Taking stock of design art

As the recent design-art phenomenon looks ever more out of step with the times, a victim of the downturn and changing attitudes to conspicuous consumption, John Stones checks out an attempt to take stock of this era of excess


Among the eclectic art works at Mythologies, the recent show staged by the Haunch of Venison art gallery at its new premises in London’s Mayfair, were two of Stuart Haygarth’s Aladdin pieces. Undeniably eye-catching, they display a level of skill, craft and care absent from some of the other exhibits, in thrall as they are to the still pervasive Marcel Duchamp-inspired notion that any idea, however vapid and clumsily executed, is worthy of our attention.

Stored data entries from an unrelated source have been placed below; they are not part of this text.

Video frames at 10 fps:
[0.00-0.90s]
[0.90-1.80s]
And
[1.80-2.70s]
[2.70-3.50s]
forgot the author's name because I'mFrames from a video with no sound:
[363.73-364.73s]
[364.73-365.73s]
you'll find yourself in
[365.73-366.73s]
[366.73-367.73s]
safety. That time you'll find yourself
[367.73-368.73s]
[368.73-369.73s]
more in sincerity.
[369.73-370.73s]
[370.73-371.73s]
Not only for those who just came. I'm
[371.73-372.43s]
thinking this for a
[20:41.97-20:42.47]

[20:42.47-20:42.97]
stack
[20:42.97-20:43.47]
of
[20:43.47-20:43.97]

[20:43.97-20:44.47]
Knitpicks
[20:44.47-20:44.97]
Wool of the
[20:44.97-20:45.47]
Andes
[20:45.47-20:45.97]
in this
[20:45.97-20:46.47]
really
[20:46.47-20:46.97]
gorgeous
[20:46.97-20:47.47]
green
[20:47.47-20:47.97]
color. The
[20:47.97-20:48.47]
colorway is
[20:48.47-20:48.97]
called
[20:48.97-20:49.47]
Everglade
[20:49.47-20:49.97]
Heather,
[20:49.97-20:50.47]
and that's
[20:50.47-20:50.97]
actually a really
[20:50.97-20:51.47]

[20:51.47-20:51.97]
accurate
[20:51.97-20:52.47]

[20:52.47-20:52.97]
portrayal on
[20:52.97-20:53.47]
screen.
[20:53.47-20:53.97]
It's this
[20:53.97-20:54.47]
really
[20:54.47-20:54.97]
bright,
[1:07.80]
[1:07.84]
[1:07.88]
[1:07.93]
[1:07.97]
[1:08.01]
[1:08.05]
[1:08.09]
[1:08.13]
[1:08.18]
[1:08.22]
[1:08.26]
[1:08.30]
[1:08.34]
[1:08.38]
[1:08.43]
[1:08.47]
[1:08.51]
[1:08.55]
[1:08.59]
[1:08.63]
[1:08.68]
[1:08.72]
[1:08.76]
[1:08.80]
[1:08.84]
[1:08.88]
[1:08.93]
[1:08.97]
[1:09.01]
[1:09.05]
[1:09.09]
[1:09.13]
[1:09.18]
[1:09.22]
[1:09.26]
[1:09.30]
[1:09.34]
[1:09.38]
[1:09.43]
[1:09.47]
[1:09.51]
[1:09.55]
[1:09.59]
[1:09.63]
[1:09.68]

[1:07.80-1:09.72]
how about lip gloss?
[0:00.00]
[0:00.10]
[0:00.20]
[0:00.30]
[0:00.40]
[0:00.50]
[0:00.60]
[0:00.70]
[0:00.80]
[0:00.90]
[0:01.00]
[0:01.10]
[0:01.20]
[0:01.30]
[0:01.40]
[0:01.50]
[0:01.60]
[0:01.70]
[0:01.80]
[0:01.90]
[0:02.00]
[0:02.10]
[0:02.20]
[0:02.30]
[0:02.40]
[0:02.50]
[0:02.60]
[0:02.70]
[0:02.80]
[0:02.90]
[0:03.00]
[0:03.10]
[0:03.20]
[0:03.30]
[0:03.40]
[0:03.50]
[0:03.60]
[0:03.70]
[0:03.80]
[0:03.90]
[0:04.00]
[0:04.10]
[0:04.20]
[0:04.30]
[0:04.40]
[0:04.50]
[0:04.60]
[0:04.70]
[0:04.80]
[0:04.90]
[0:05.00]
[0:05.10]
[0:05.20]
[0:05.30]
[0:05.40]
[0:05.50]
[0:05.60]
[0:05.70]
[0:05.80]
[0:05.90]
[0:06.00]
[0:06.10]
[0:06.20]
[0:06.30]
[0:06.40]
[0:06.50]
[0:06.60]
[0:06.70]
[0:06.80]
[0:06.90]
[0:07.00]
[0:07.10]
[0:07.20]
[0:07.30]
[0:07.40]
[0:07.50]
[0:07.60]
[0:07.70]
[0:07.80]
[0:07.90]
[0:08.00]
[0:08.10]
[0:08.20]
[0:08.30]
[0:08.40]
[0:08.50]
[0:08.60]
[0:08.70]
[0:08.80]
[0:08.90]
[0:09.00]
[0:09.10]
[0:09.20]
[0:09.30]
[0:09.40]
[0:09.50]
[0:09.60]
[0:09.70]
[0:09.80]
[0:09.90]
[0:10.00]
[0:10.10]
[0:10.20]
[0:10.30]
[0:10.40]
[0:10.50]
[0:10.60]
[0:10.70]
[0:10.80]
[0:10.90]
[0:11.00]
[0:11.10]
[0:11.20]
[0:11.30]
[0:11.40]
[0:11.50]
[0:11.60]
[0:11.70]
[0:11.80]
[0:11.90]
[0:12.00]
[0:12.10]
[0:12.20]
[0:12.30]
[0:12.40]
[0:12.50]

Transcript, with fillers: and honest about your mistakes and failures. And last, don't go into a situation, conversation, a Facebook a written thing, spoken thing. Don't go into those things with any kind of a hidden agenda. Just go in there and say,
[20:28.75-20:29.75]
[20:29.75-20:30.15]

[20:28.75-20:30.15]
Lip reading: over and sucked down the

Haygarth was profiled on these pages after his chandelier designs were a hit at the 2005 Designersblock in London. In the meantime, his creations have undergone as thorough a transformation as the various found objects that constitute them. Starting out as a designer’s pet project, they quickly became comfortably at home in the rapidly nascent limited-edition design-art category. Now they are simply art, and Haygarth represented by the gallery.

The language used to describe Haygarth’s work has undergone a rhapsodic transformation too. Take these lines about Aladdin from the catalogue: ‘There lingers some discomfort and uncertainty, as if we are forcibly being made voyeurs of the intimate rituals of other people’s lives. He draws us in with a childlike wonder and, once captivated, we are left contemplating our own insignificance as we see former family items discarded more often than not because the owner is no longer alive.’

If a day is a long time in politics, then a couple of years are surely an eon in design. Two years ago, people were falling over themselves to offer limited-edition pieces and design art. Manufacturers like Established & Sons and galleries such as the Gagosian in New York cultivated superstars such as Marc Newson and Zaha Hadid, and a design-art gold rush was started. There was some consternation, but most kept quiet, while the money quickly seduced others. Enormous sums were being achieved for works at auction and a whole new discourse quickly emerged. Venerable names such as Vitra quickly jumped on board, and design graduates had their heads turned too, comparing a traditional design career with superstardom and deciding that the latter was more attractive. As an ego-massaging marketing strategy for a time of excess, it was perfect.

But now the oligarchs have retreated, the bankers’ bonuses have diminished and the tax havens where the rich squirreled away the money for million-pound tables are under threat. Not only has the money gone, but the cult of conspicuous consumption has been reversed into a New Frugality, leaving the limited edition looking perilously exposed.

It’s an interesting time to publish the first monograph on the phenomenon: Limited Edition by Sophie Lovell (published by Birkhäuser, priced £39.50). Beautifully designed by Australian group Rinzen, it was no doubt commissioned at the height of the bubble, and has unintentionally become a snapshot of that moment of excess. While Lovell carefully brings together the key players from around the world and makes the obvious categorical distinctions (prototypes, one-offs and ‘editions’), she is happy to sit on the fence and provide a largely uncritical – if undeniably pretty – survey of the more experimental and expensive furniture of recent times.

Lovell suggests that these are ‘taken out of the industrial manufacturing system’, naively ignoring a different, more intangible, system of manufacture, that of perceived value and reputation – perhaps the design equivalent of financial derivatives. She accepts that the ‘luxury of hindsight’ will be needed to understand the phenomenon, something that might be arriving faster than anticipated.

Phillips de Pury, the London auction house that did so much to promote design art, has found the going tough and has had to be rescued by Mercury, a Russian luxury retailing group.

This week it puts Newson’s Lockheed Lounge under the hammer. Described as one of four ‘early artist’s proofs’, the auctioneer boasts its ‘exceptional provenance’ (it belonged to Newson’s mum and featured in a Madonna video) and has put an estimate of £500 000 to £700 000 on it. It will be interesting to see who buys it, for how much and with what money.